According to Mercy, most of the manufacturers only indicate the ingredients of the products anyway, without necessarily informing the consumer of the health benefits of the product.

“The only caution that we share among ourselves is to avoid breaking bones of these modern chickens which do take long to grow as we are told that their bone marrows contain chemicals they are injected with to chemicals to induce quick growth,” she said.

Lonjezo and Mercy are but some of the many Malawian farmers, who despite contributing to the country’s food value chain, do not have knowledge as to the nutritious benefits of various products they buy on the market.

Salima District Nutrition and HIV Officer Joana Chitaya attributed the existence of such knowledge gaps to the absence of a food and nutrition law in the country.

Malawi currently has a draft national Food and Nutrition bill, which has remained in that form since 2014.

Chitaya said the law is important as it will provide for the right to adequate food and nutrition, freedom from hunger, labeling and fortification of food apart from monitoring and regulation of the food and nutrition industry.

“In short, this law will help Malawians to know more about the food they eat and benefits thereof, we need a law that will spell out the kinds food and their health benefits, including alternatives to various types of foods that Malawians consume in search of various vitamins,” Chitaya said.

She also said a food and nutrition bill will commit the government to do more in ensuring that people have access to quality food and nutrition.

“The bill will fight malnutrition by creating more awareness on what people should look out for when purchasing various kinds of food, and of course it will also ensure that the government invests more in issues to do with nutrition that is the case now,” Chitaya said.

Various organisations under Civil Society Organisations Nutrition Alliance (Csona) have been pressing the government to table and pass the bill as part of its commitments aimed at fighting malnutrition and ensuring that everyone is free from hunger.

It also has provisions that will make it mandatory for all food producers involved in processing and pre-packaging to label their products so that people know what they are consuming.

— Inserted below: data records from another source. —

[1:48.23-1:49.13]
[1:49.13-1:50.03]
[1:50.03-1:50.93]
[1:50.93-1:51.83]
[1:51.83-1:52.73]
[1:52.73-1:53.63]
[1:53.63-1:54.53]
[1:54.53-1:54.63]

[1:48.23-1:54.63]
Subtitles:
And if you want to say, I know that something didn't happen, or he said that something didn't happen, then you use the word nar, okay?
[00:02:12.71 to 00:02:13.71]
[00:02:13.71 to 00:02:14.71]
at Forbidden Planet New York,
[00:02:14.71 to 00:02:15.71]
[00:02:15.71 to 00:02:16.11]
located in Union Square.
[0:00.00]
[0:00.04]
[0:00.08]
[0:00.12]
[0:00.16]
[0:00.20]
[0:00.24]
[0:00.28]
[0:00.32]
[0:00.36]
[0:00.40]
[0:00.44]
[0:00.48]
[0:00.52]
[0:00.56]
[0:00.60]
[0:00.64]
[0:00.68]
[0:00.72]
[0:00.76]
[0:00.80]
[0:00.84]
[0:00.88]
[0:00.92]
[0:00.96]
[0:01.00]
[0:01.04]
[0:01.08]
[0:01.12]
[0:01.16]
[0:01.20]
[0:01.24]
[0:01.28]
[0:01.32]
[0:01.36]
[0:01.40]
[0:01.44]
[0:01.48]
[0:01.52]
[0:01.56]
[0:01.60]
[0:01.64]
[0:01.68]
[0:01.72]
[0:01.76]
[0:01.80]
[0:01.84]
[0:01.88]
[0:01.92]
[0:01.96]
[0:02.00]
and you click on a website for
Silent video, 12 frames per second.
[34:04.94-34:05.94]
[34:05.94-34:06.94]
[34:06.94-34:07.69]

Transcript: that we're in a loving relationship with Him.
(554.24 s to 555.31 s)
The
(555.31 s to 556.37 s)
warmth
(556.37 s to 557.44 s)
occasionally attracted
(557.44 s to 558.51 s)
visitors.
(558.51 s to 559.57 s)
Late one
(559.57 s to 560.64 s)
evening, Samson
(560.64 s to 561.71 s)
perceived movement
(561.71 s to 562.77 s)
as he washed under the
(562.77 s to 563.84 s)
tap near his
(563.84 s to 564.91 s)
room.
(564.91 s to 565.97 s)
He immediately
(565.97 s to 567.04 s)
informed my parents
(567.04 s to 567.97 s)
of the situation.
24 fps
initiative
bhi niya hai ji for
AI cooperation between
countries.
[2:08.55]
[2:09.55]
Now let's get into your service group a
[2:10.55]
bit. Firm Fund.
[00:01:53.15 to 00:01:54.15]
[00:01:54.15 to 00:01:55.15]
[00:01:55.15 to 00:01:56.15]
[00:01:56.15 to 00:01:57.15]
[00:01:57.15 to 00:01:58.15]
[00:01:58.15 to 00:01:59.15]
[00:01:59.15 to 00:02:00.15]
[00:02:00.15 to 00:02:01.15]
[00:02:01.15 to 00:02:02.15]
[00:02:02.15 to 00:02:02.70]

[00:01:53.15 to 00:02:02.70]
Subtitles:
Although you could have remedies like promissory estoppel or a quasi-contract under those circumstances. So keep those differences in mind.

“A legislation on the Right to Food and Nutrition would be a key legal instrument that would help address some of the challenges Malawi is facing in as far as nutrition is concerned,” Csona Programmes Manager Joseph Gausi said.

He said although Malawi has yielded positive gains over the years from nutrition programing by reducing stunting rate from 47% in 2010 to 37% in 2016, slow progress has been registered as the clock ticks towards the 2025 target.

Recent statistics show that stunting is at 36% and the country has poor infant and young child feeding practices with only 8% of children’s population aged 6-23 months meeting their minimum acceptable diets.

“Malawi is experiencing other forms of nutrition challenges including high rise of obesity especially in women which is currently standing at 36%, this is exposing thousands of people to risks of non-communicable diseases (NCDs), such as diabetes, hypertension, and cardiovascular conditions, which are estimated to account for 32% of total deaths in Malawi,” Gausi added.

Ministry of Health officials recently said the bill, which has been under deliberation since 2003, is currently with the Ministry of Justice.

As discussions on the bill continue, Lonjezo still thinks local farmers have a role to play.

“So we would like to urge the government to involve and empower us so that we can produce more nutritious food for the growing population,” Lonjezo said.

The bill also provides that food and nutrition shall be adequate, available and accessible commensurate with age, sex, state of health or occupation of a person in order to allow the person to grow, develop and maintain physical and mental wellbeing.

It is also aligned to the recommendations made by the UN-Special Rapporteur on Right to Food that asks governments to establish a framework law on the Right to Food.